The “usual way of doing things” essentially starts with a few insiders crafting an expenditure plan, then going out and selling it to voters.
“Our plan starts with engaging with people and asking them what they want or are willing to pay,” Celedon said. “As opposed to, ‘Here’s what we’re going to tax you, how we’re going to spend it and we just want to let you know.’”
Framework quietly vanishes
What happened to the Group of 10’s agreed-upon plan? It appears to have been stuffed in a drawer. Dyer, one of the participants, said his fellow mayors on Fresno COG had “serious concerns” that the new framework strips them of some of their decision-making authority.
“Those concerns were expressed privately to (Fresno COG chair and Parlier mayor) Alma Beltrán,” Dyer said via email.
Measure C expenditure plans still have to be approved by each city’s council, the Fresno COG and the FCTA before they go before voters. So claims that elected officials would lose power don’t really hold water.
Mostly, this is about not wanting to expend the time and energy necessary to make this a robust public process.
“One thing is for certain: In order for us to get a measure passed we all need to work together and engage the community more than we have in the past,” Dyer said. “Not just people who are vocal, but the entire community.”
The other wrinkle is Proposition 5, a statewide measure on the November ballot that lowers the threshold for cities and counties to borrow money for affordable housing and public infrastructure projects from a two-thirds voter majority to 55%.
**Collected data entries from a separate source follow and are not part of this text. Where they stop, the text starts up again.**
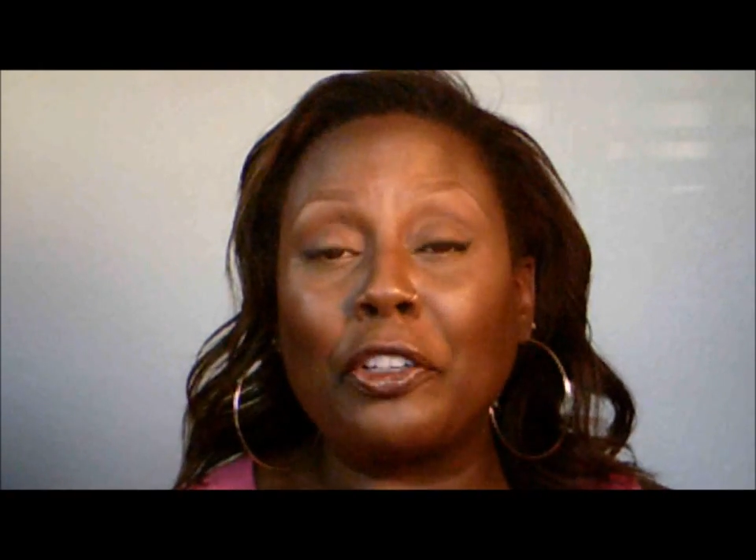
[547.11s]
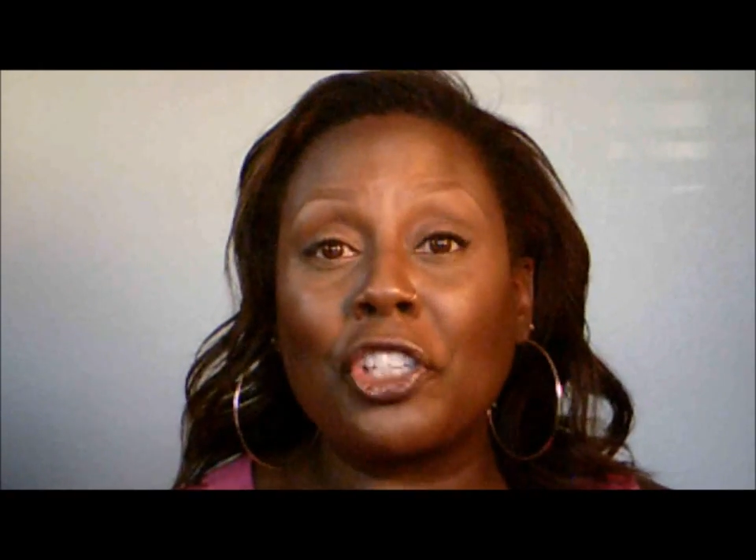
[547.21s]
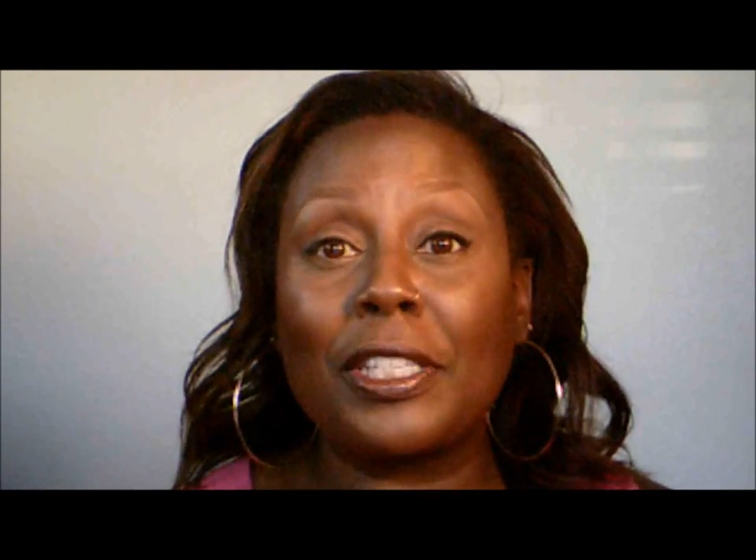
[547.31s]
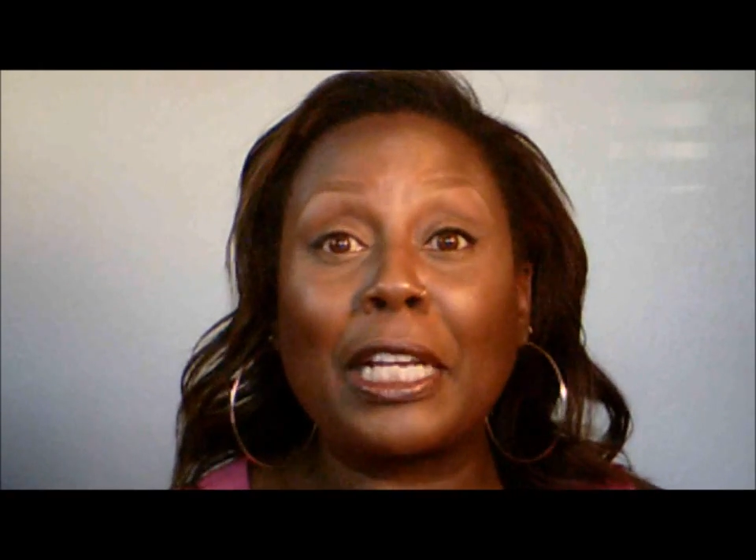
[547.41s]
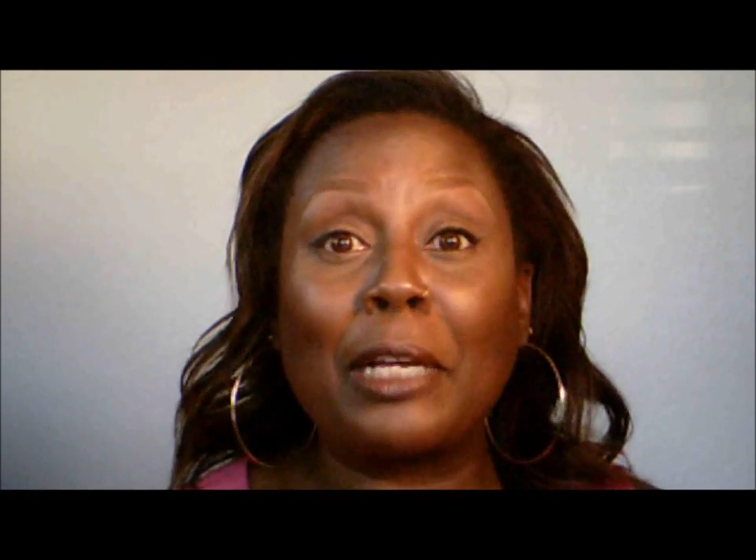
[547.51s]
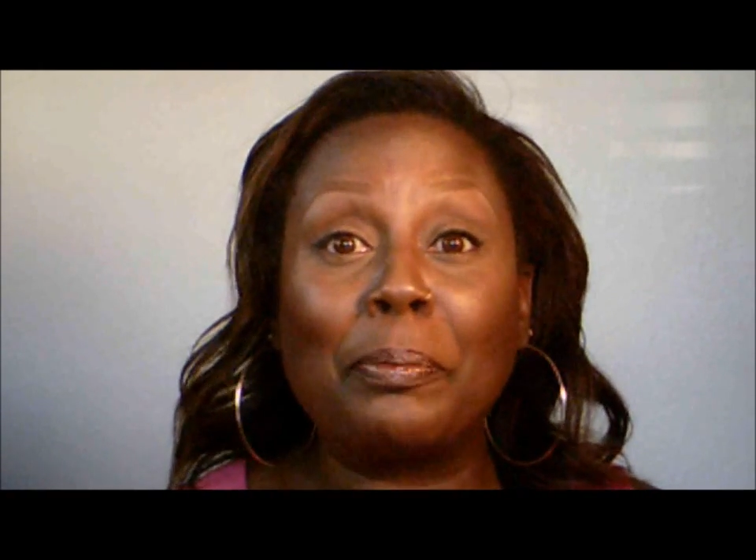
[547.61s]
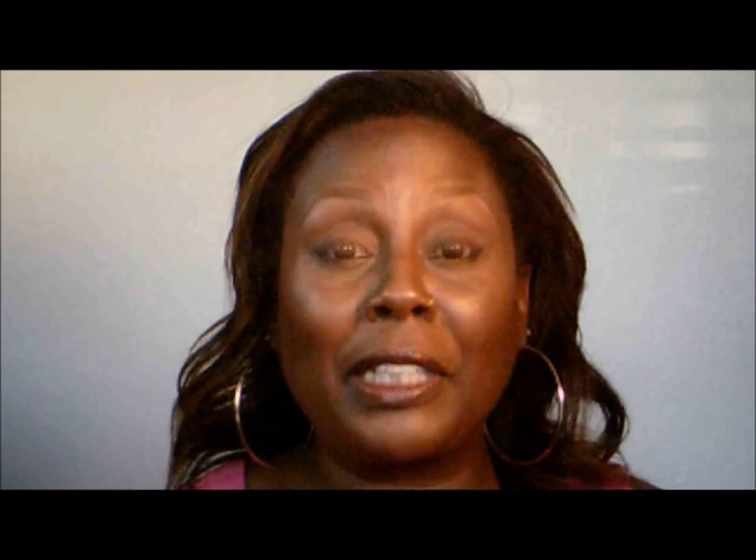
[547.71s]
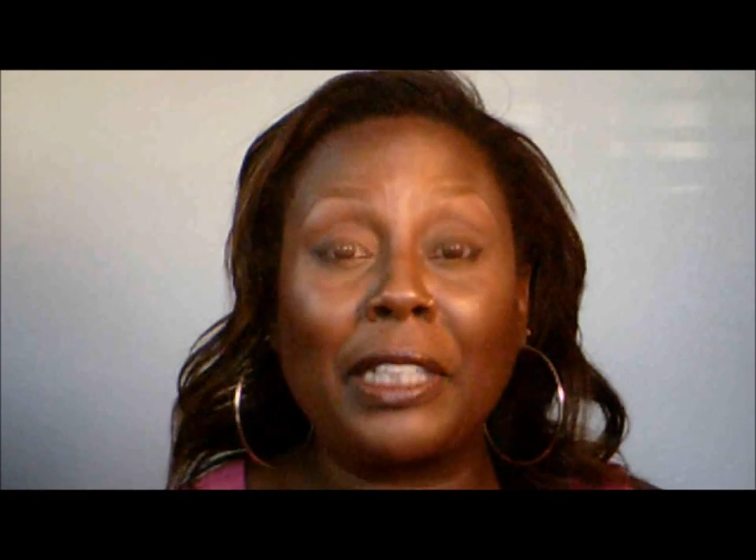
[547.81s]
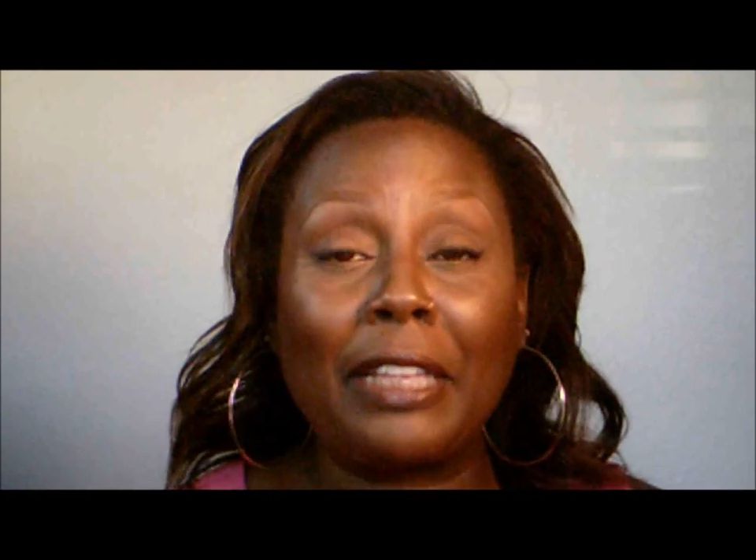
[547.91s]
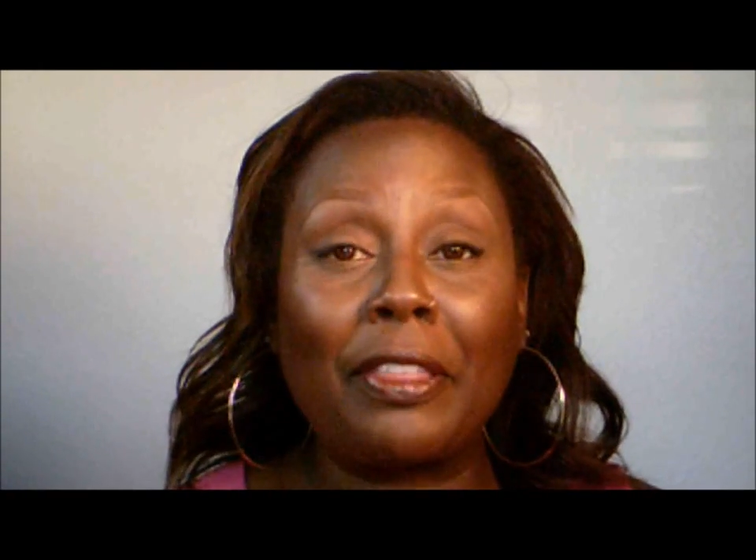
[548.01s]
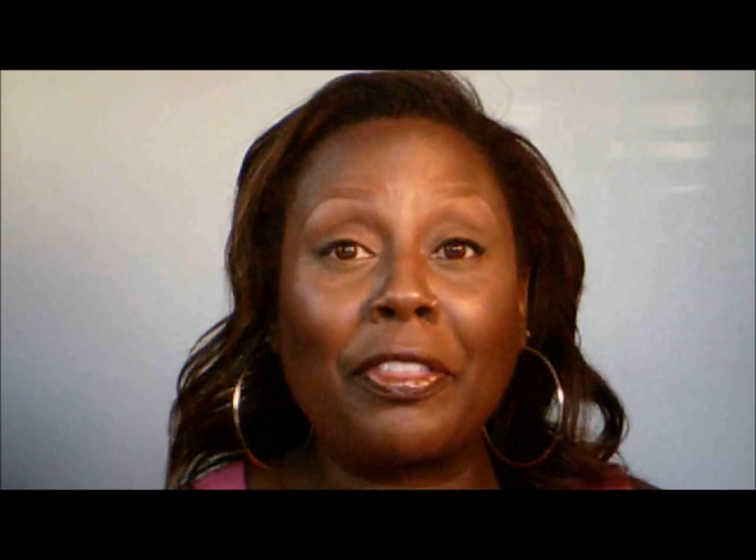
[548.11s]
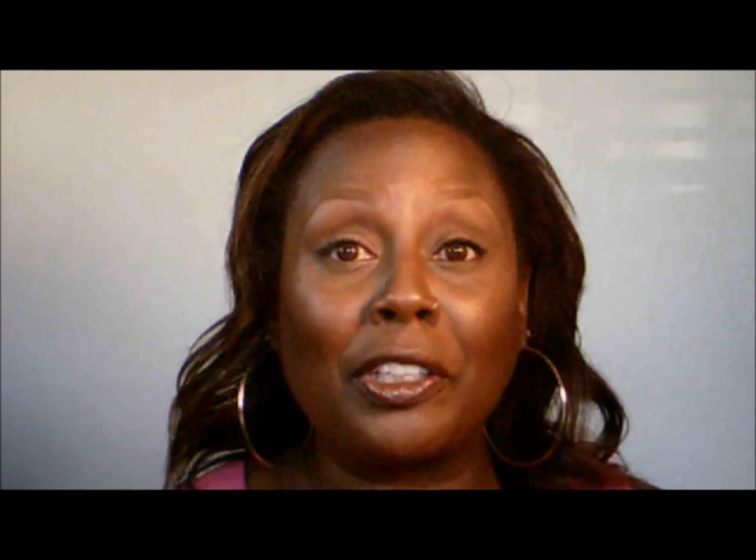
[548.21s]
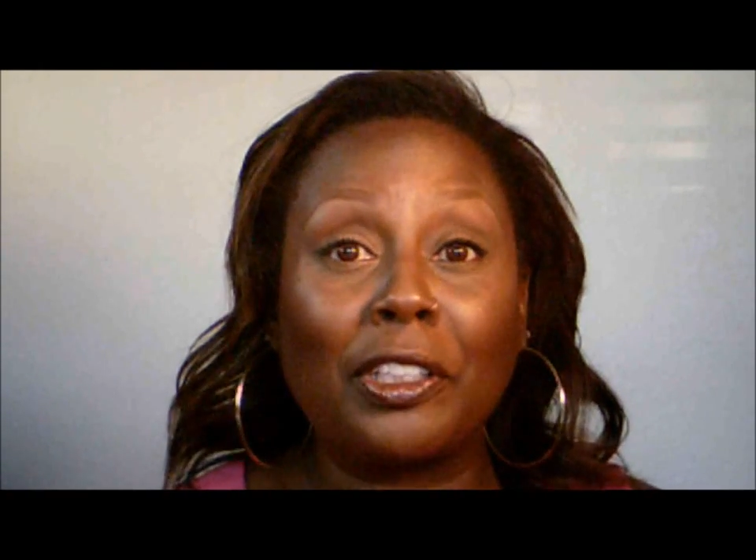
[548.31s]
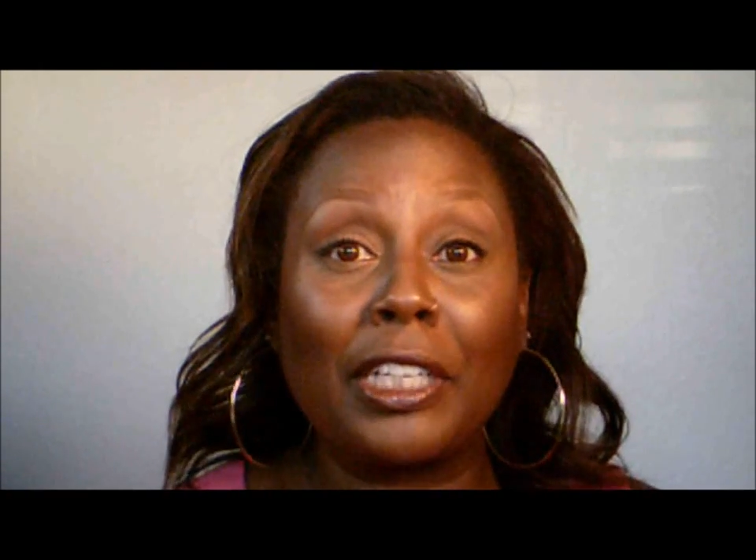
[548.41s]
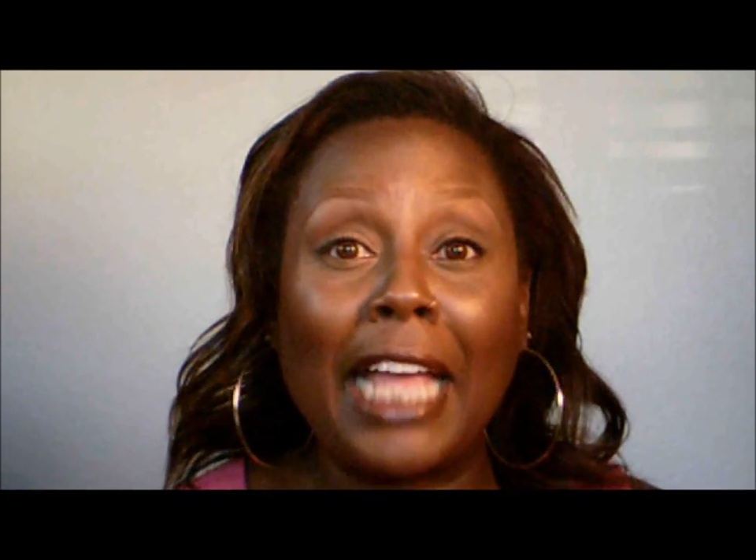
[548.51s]
just to complete the
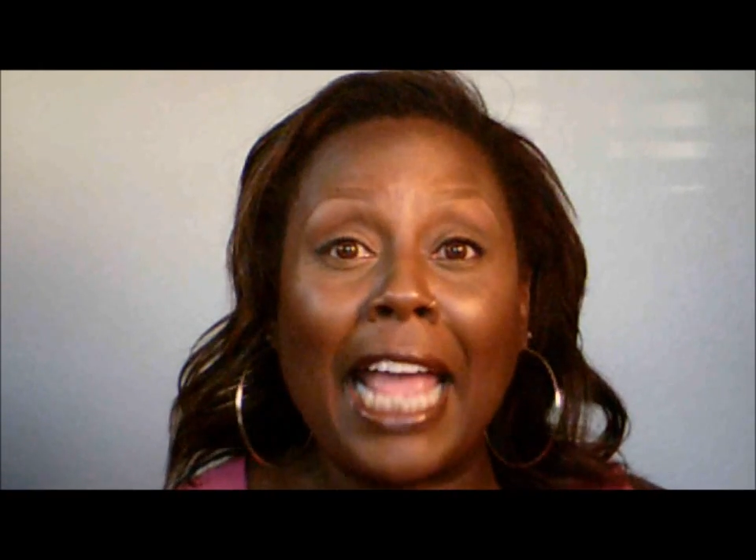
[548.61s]
look.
If Proposition 5 passes — a big if considering opponents have outraised supporters nearly 10 to 1 — Fresno city leaders might be tempted to part ways with the county and craft their own transportation tax.
Arias suggested as much before he departed Wednesday’s FCTA board meeting and stalled the Measure C relaunch for at least two months. Fine. We should be in absolutely no hurry to restart a broken process.
By some definitions, that would be insane.